Let’s start the day with Prop 8. Was anyone surprised by this ruling? I was not surprised at all. Prop 8 passed because people need to feel special and above someone else. There is a large percentage of people that need to look down on others in order to make themselves feel better about their own lives. History has shown us this with segregation, bans on interracial marriages and even the lack of equality that women had to deal with in the past (well, in the present to an extent). People voted for Prop 8 based on their own personal morals and beliefs.
The courts, however, need to find evidence and facts to uphold a law. The people behind Prop 8 could not produce facts to support the ban without invoking religion. Once you invoke religion into a debate, the word fact gets tossed to the side. There are no reasons (outside of religious ones) for banning gay marriage. Even though religion is built into the core of our country, we still strive for a separation of religion and law. Slowly, the country is moving towards that goal.

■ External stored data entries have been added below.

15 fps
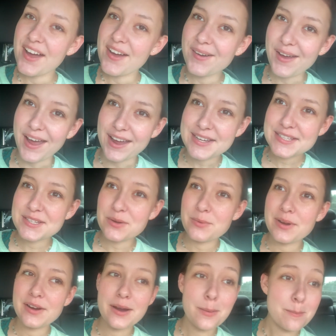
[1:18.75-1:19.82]
Okay, so
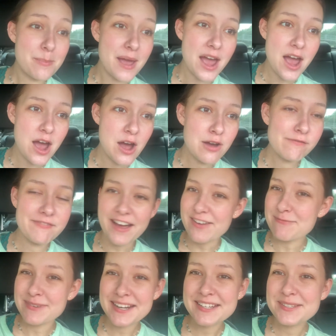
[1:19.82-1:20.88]
we're about
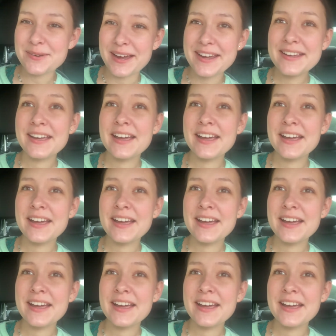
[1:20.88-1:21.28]
five minutes away,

Will Judge Walker’s decision be overturned? That is a little trickier. The Ninth U.S. Circuit Court of Appeals will uphold Judge Walker’s decision, but the Supreme court may not. The court has been making precedents lately with their conservative rulings. This could be a bad time for the Prop 8 case to get up to SCOTUS, but it could be years before there is a good time. I guess we will have to wait for this case to work its way through the Ninth Circuit and then see if the Supreme Court will even touch this.
The bigger question for me right now is which case is going to make a bigger splash on marriage equality. Will the MA ruling be appealed and wind up in front of SCOTUS? If so, this could make a huge impact on marriage equality. If the Supreme Court rules in favor of the State of Massachusetts, the Federal Government will be forced to recognize same-sex marriages. Once that occurs, how many years and court battles will it take before other states are required to recognize these same marriages?
At the same time, the Prop 8 case is using the US Constitution to prove that banning gay marriage is not only unconstitutional in California, but across the country as well. Prop 8 is taking a direct aim at legalizing same-sex marriages in every state. MA is taking the back road approach.
Which case will get to the Supreme Court first? Will the Supreme Court take up either of these cases? These are the questions that are going to keep us on our toes over the next few years. These are the cases that are going to rule the history books for our time.